May it be so for you as well. Share it. Celebrate it. Stand in awe of the wondrous beauty that the eyes will begin to see more clearly when light is allowed to shine on them. That is a gift. Hallelujah.

I conclude with a quote that a friend recently shared with me, author unremembered:

“My idea of Love is that it is all-consuming. It is, quite simply, two people basking in each other’s glow for the other. Contrary to the common mentality of replaceable indifference in all things, Love is incredible, rare, and undeniably has no equal. It is not a commodity, a bargaining chip, a weapon, or D5 in the vending machine. You can’t steal it, buy it, manufacture it, use it up, replace it, or beg for it … however, if you have it, all you want to do is desperately give it. Falling in Love—that is, wholly subscribing to the belief that someone else loves you—is scary. Love already makes you a fool because you now see a part of world that nobody else sees, but the precipice that you find yourself on as this person calls to you makes you vulnerable to such pain that you would have otherwise not known.

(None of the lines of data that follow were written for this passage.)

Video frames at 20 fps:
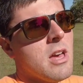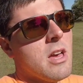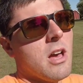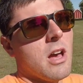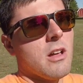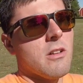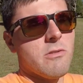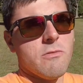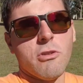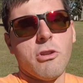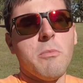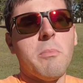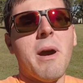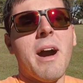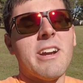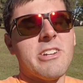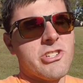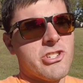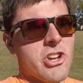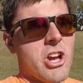a little
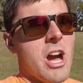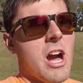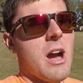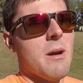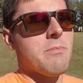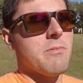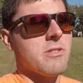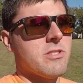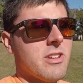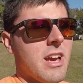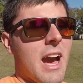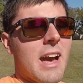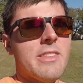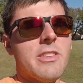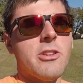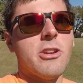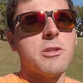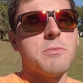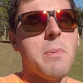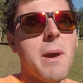body shop, this guy that
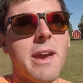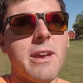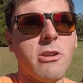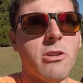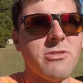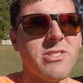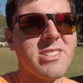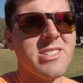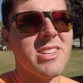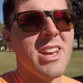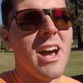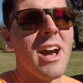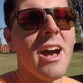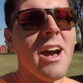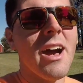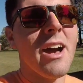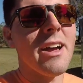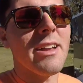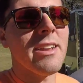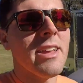does paint on the
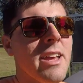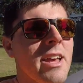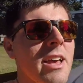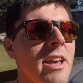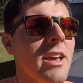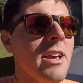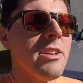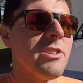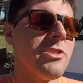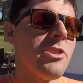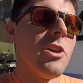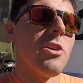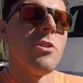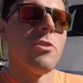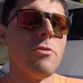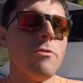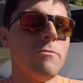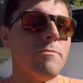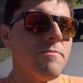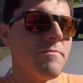side.
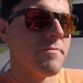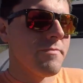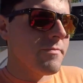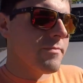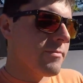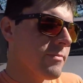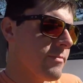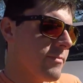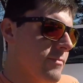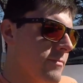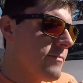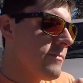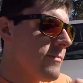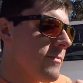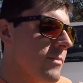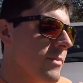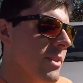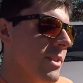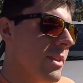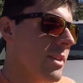So,
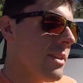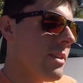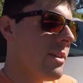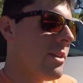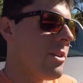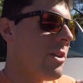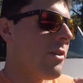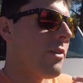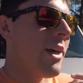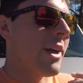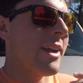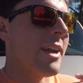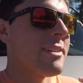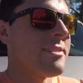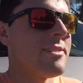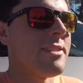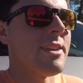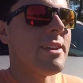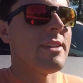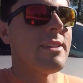like I
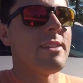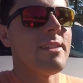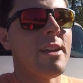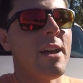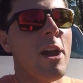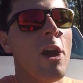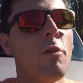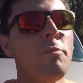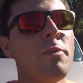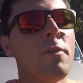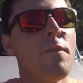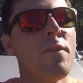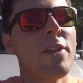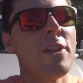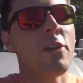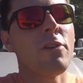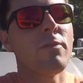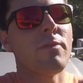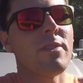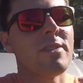said, I hope
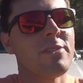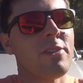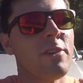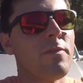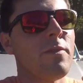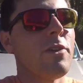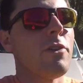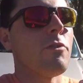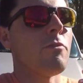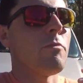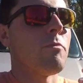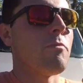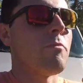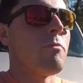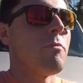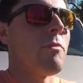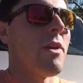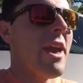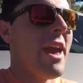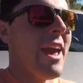this video
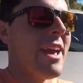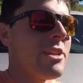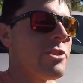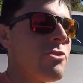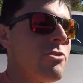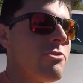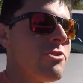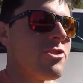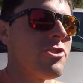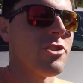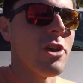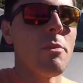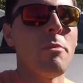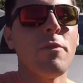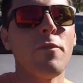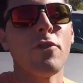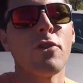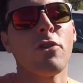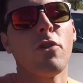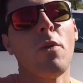answered some
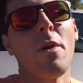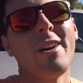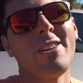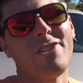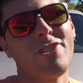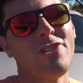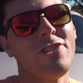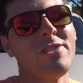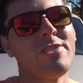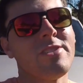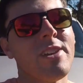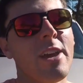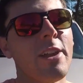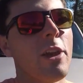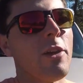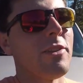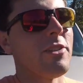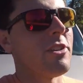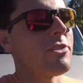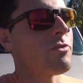of your questions. I know
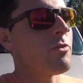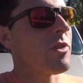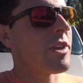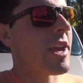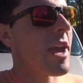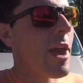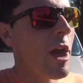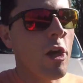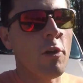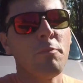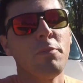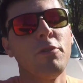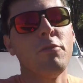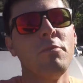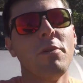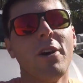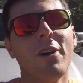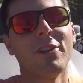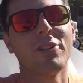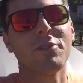it doesn't really help you
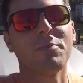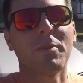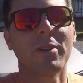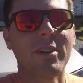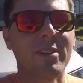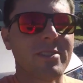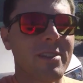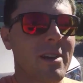much because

“Falling in Love is one of the most maddening experiences a person can go through—where you truly doubt your own sanity at times. Previous experience has taught you that there is great danger in the mirage of Love. Of hallucinations created by the chemical synaptic misfiring in your brain. Of self-induced fabrications that you’re only seeing what you want to see. Of the possibility that this person, who you have already determined that you Love, is offering their Love for motives that are other than genuine. It is a rabbit hole unlike any other that transforms the reality you know into a world of uncertainty and dire confusion. Even the mere concept of Time bends away from its linear course as you fall in Love: a day can easily pass in the blink of an eye… and a single second can stretch into hours. Truly, the only thing more frightening than falling in Love is… feeling like you’re falling in Love alone.

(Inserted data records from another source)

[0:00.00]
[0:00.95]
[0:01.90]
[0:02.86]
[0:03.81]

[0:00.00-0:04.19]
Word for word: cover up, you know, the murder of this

“The world continues to convince us of its harsh realities. Society encourages self-sufficiency—independence is seen as a sign of strength and Power is in the grip of the person who cares the least. Commonly, the weak are seen as those who willingly allow others to cause damage… to be trampled and discarded as trash. To stand there and be mocked… laughed at… publicly humiliated for baring the most private, softest underbelly of their soul for something as antiquated and childish as Love. The world wants blood. Society cheers for the last person standing… not the lifeless corpse lying in the dust. The fool who walked into the arena without armor or a shield… who chose to not run away… who willingly sacrificed themselves for nothing but an abstract, intangible idea. At most, they’re pitied. Granted clemency for holding to an ideal. But never heralded as champions. To the victor go the spoils… the chance to walk away unscathed, and live to fight another day.

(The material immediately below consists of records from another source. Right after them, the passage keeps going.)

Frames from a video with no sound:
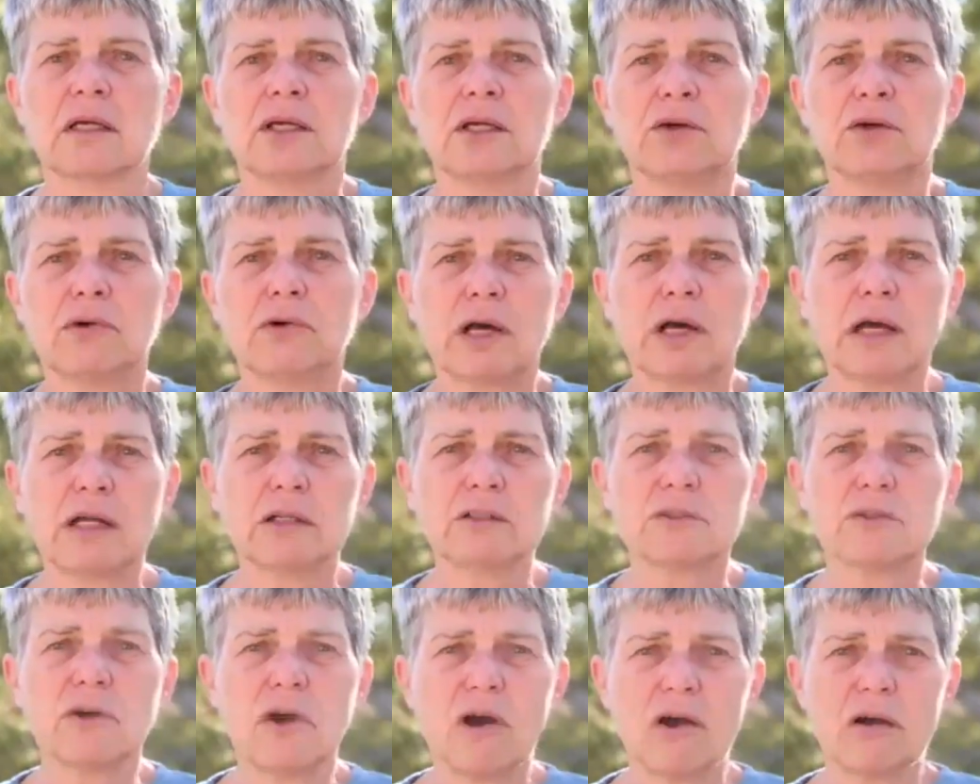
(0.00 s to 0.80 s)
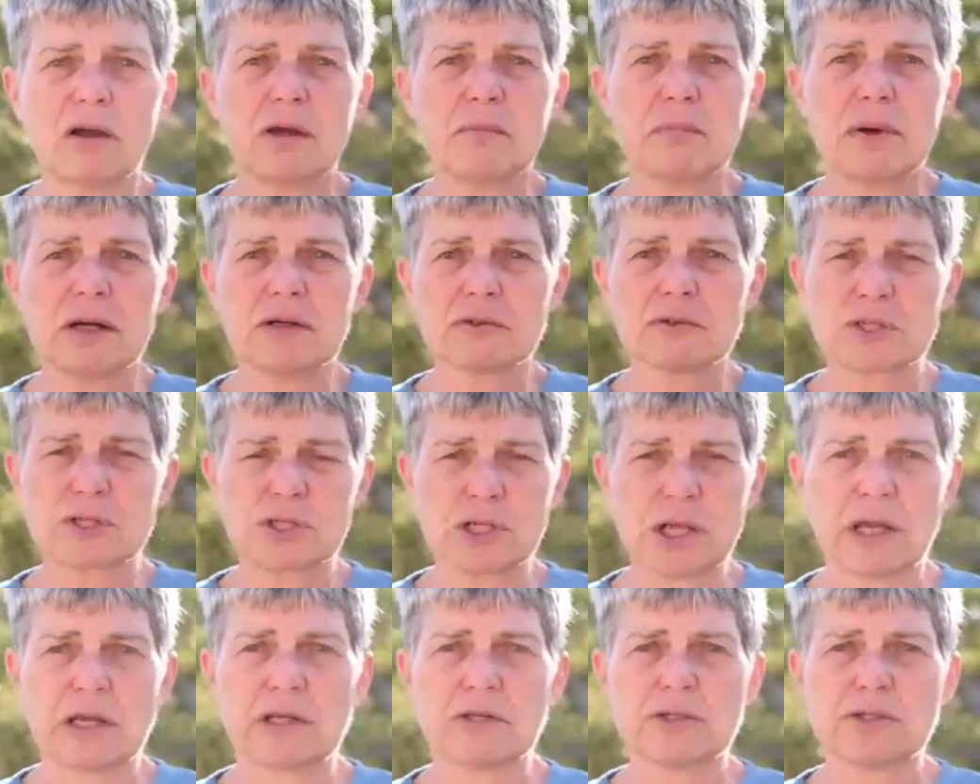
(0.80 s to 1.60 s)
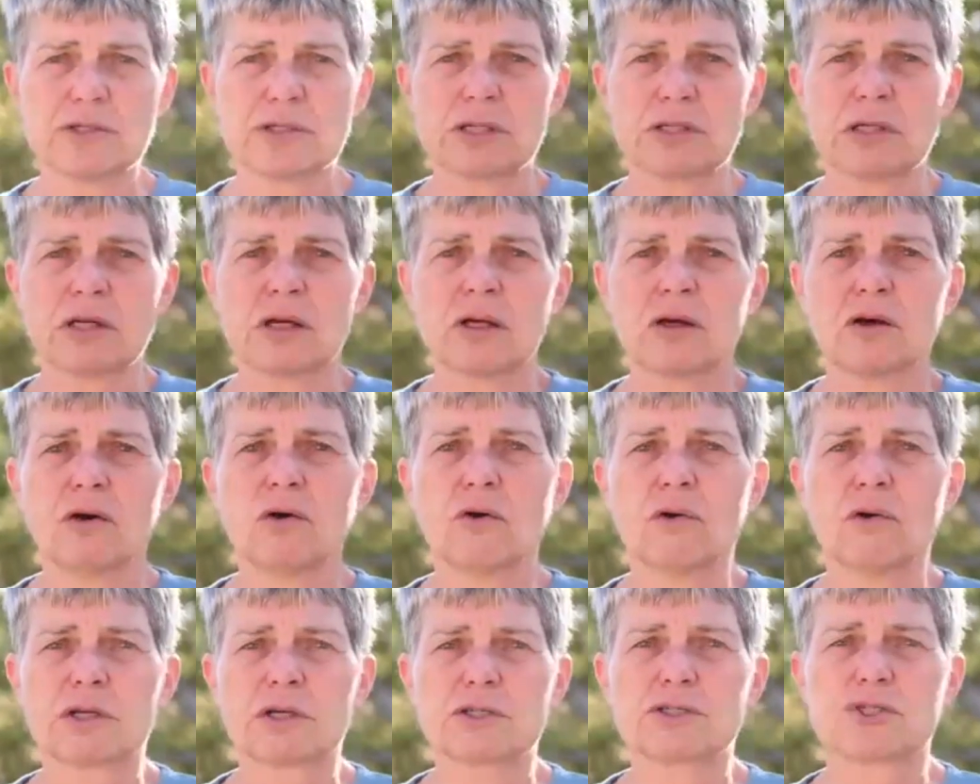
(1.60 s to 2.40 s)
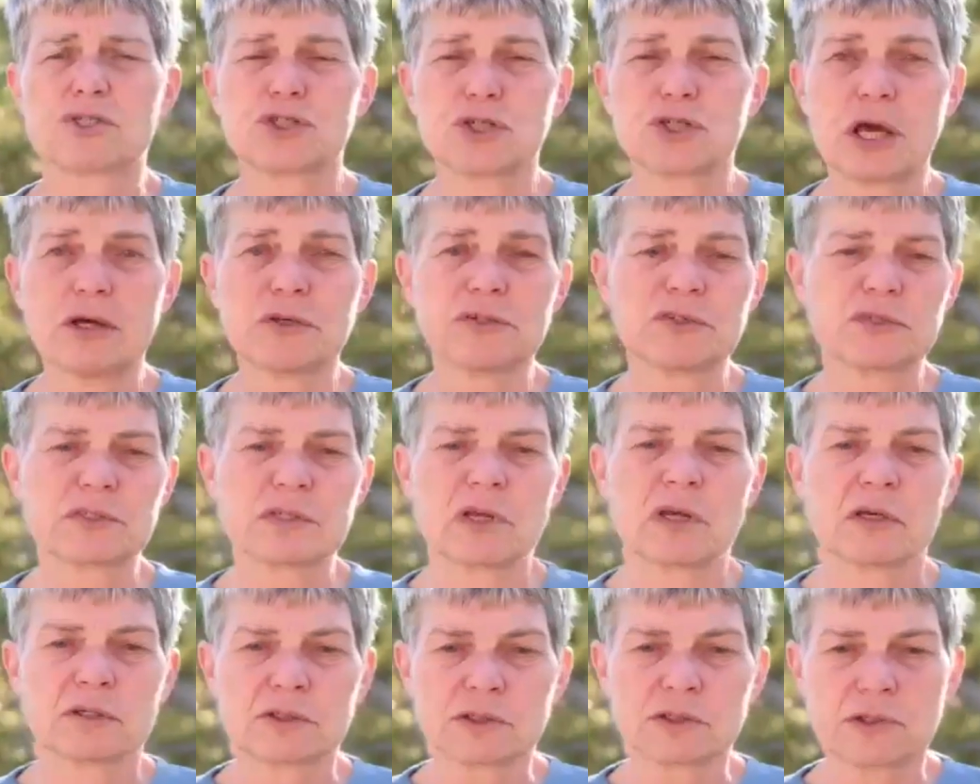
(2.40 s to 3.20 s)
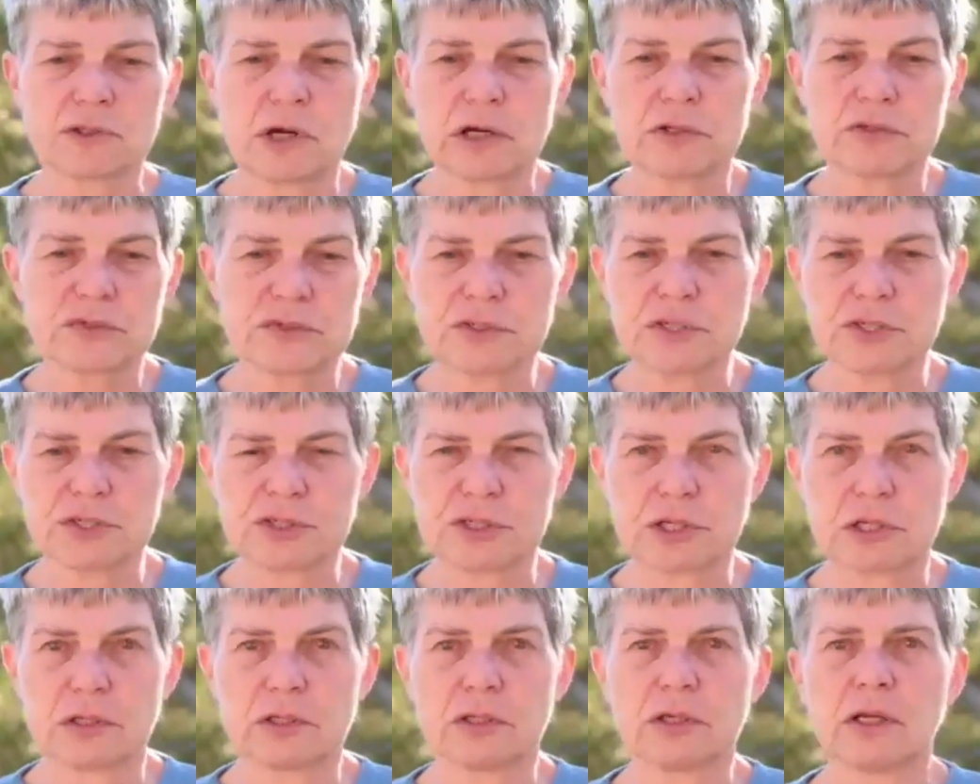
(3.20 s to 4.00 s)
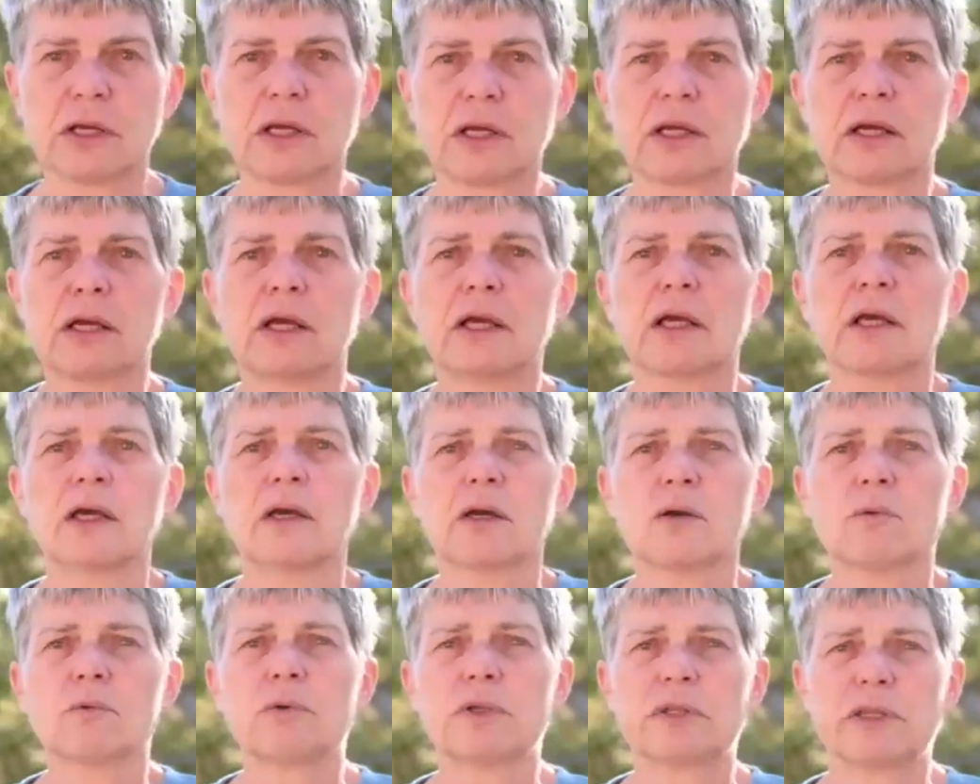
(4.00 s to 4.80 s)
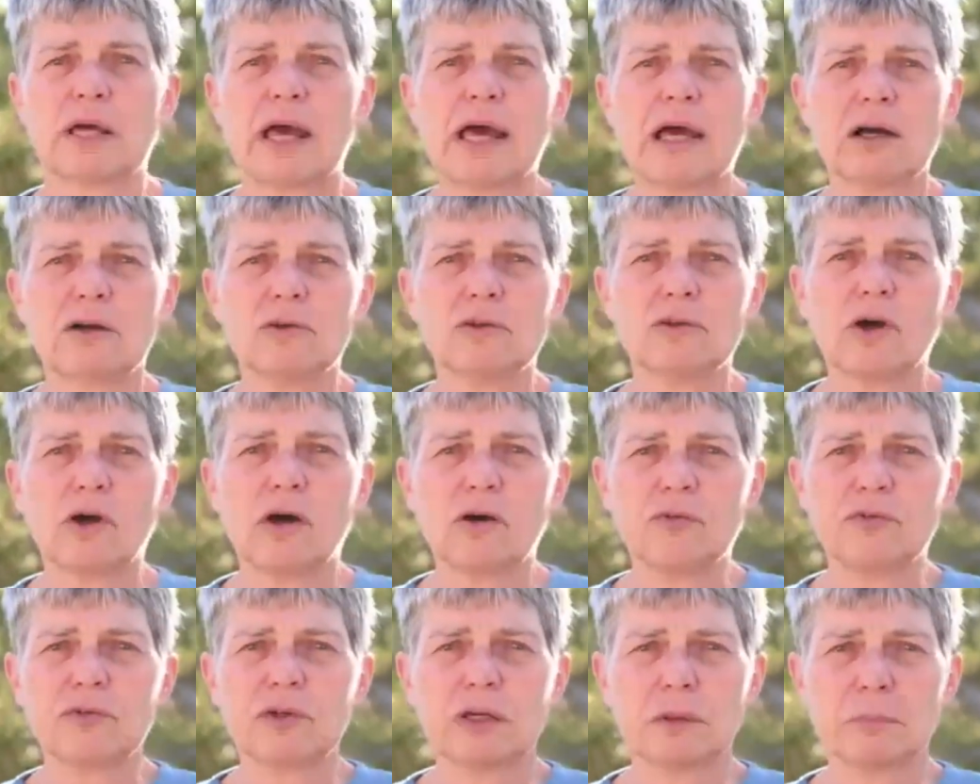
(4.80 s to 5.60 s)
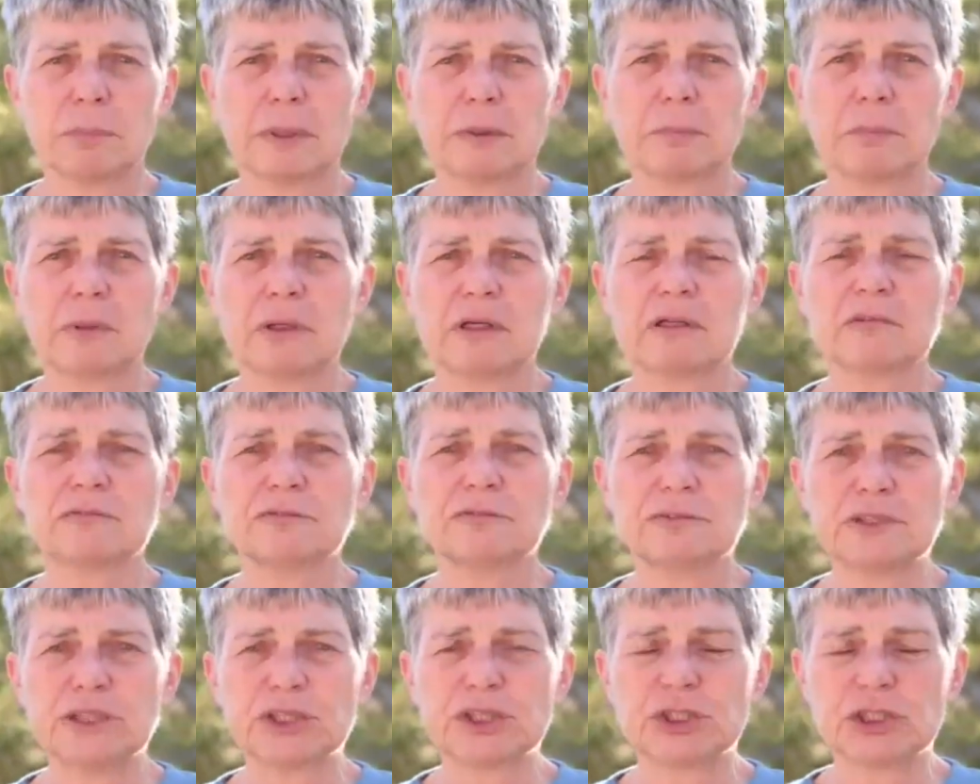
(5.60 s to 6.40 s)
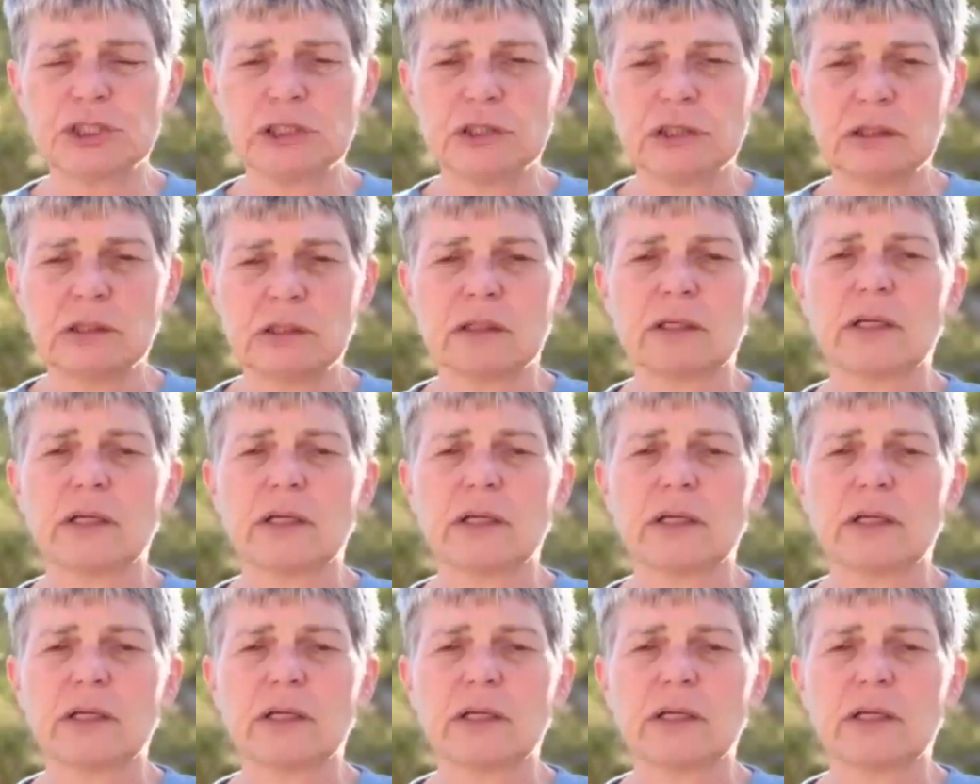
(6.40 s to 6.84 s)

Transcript: You can't talk about change or a just transition without offering people a vision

“In my perspective of Love: the world is fucked and Society is wrong. The weak are those who don the heaviest armor and wield the largest weapon. Who invest in tactics and strategies of war. The peddlers who maliciously attempt to buy Love in exchange for their goods and services. The corrupt who manipulate and willfully deceive in effort of gaining leverage. The false friends who pour poison in your ear under the guise of support. These are the ones who have already lost and given up—too weak and too scared to let go of their mediocre Life where they have control. These are the ones who will convince you that Love is not worth it. That there are easier ways to get it and it is plentiful in supply. D5 in the vending machine. They show no mercy because mercy has never been shown to them. It is they who I pity. Fearful cowards. Love is reserved for those who know Fear intimately—they know what’s coming, have tended to old wounds, picked themselves up and will defiantly face Fear again. Love is reserved for the Strong. The courageous. The ones who will continue to give Love at the risk of abuse. Who show no regret, no cowardice, no flinching. Because they know Love. They know mercy. They know that the reward is far greater than the pain and they are willing to have their heart destroyed in hopes to experience this silly, childish, antiquated ideal. They are the champions. They are the truly Strong.”